=== EXERCISE PROMPT ===
Exactly and only the lines below from the one containing "[00:00:06.10]" down to the one containing "[00:00:08.30]" are wanted, both included; please exclude every picture.

=== DATASET EXTRACT ===
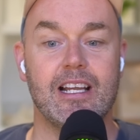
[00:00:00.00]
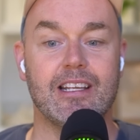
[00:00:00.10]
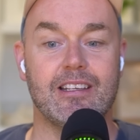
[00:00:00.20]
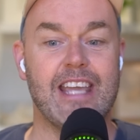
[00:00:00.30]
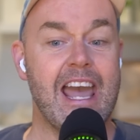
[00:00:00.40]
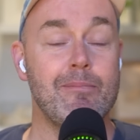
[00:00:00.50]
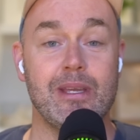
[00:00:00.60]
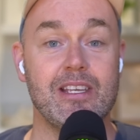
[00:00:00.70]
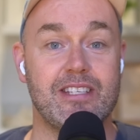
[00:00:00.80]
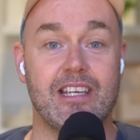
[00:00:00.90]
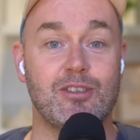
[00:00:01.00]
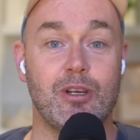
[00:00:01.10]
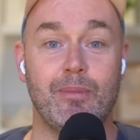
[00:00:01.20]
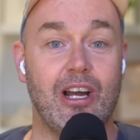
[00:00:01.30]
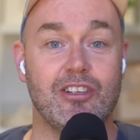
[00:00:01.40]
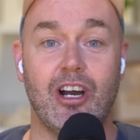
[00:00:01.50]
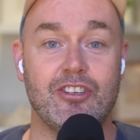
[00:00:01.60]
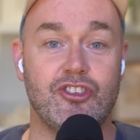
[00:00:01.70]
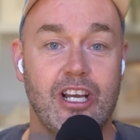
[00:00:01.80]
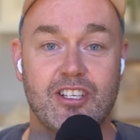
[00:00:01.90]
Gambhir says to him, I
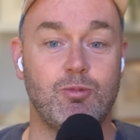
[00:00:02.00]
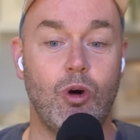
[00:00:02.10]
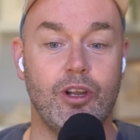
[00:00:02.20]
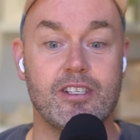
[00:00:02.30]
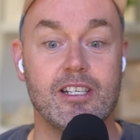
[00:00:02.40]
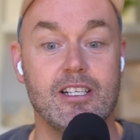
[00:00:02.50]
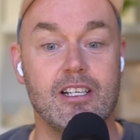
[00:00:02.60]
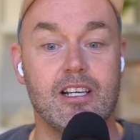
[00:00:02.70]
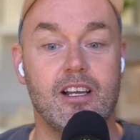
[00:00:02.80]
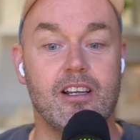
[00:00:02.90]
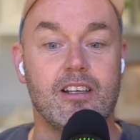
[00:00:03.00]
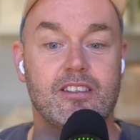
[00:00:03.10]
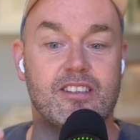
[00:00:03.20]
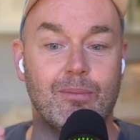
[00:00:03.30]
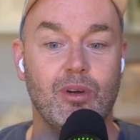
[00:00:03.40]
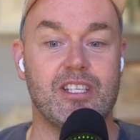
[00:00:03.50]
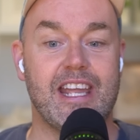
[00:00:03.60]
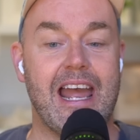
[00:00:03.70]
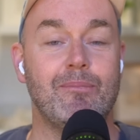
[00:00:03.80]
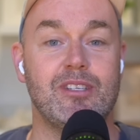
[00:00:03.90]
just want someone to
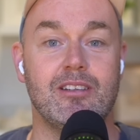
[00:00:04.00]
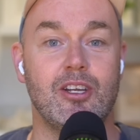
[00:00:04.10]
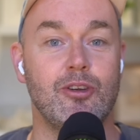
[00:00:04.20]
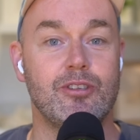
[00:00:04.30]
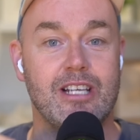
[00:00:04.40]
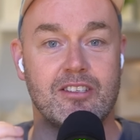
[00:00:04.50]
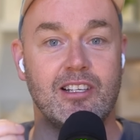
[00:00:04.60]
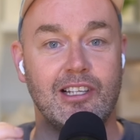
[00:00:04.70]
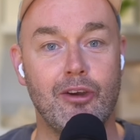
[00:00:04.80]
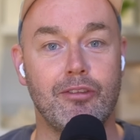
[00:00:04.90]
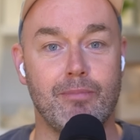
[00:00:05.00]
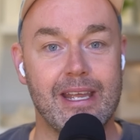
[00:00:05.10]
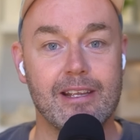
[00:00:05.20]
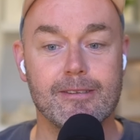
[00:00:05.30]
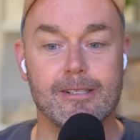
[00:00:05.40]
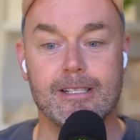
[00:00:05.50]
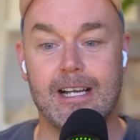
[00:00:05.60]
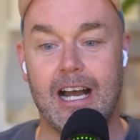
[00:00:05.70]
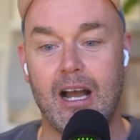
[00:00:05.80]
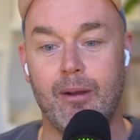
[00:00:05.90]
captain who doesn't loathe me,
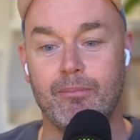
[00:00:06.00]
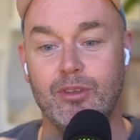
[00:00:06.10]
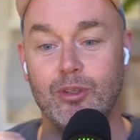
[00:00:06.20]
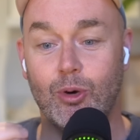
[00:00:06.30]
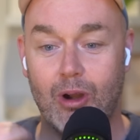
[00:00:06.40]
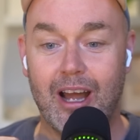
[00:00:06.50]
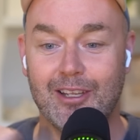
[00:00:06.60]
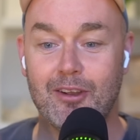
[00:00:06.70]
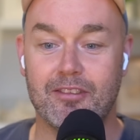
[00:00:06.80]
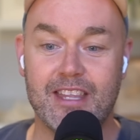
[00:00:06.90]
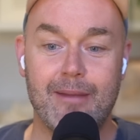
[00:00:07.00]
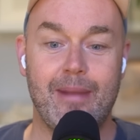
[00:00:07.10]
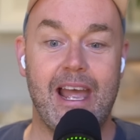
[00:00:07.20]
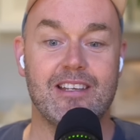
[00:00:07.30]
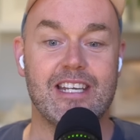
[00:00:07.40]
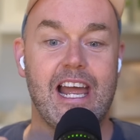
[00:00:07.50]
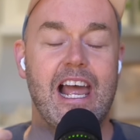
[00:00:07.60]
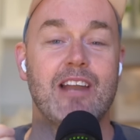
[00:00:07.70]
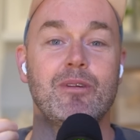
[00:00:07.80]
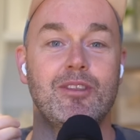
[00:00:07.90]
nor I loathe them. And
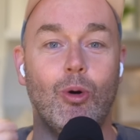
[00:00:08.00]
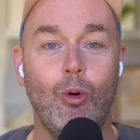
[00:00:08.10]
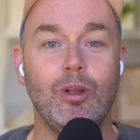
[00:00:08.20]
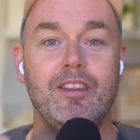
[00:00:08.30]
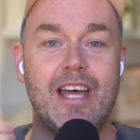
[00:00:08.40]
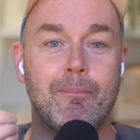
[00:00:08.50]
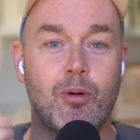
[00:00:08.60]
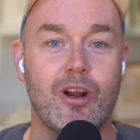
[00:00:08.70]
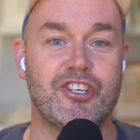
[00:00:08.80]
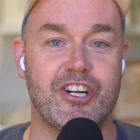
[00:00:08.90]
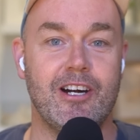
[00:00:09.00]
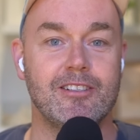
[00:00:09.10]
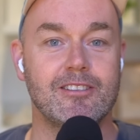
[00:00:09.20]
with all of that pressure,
---
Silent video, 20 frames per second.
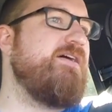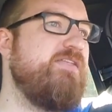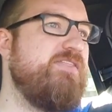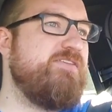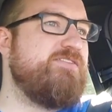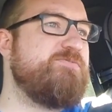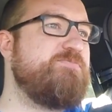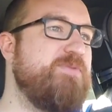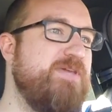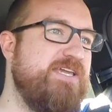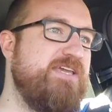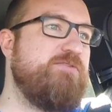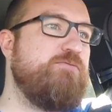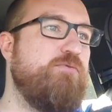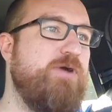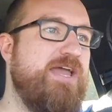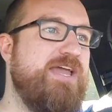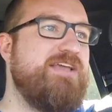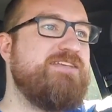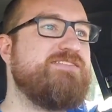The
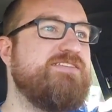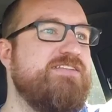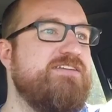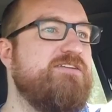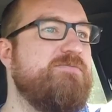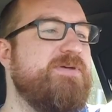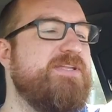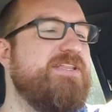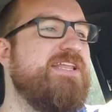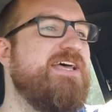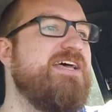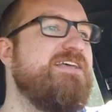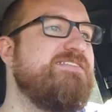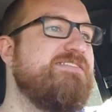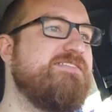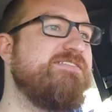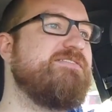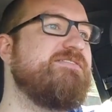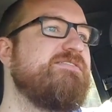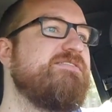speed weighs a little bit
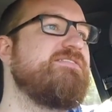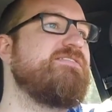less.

=== RESPONSE ===
[00:00:06.10]
[00:00:06.20]
[00:00:06.30]
[00:00:06.40]
[00:00:06.50]
[00:00:06.60]
[00:00:06.70]
[00:00:06.80]
[00:00:06.90]
[00:00:07.00]
[00:00:07.10]
[00:00:07.20]
[00:00:07.30]
[00:00:07.40]
[00:00:07.50]
[00:00:07.60]
[00:00:07.70]
[00:00:07.80]
[00:00:07.90]
nor I loathe them. And
[00:00:08.00]
[00:00:08.10]
[00:00:08.20]
[00:00:08.30]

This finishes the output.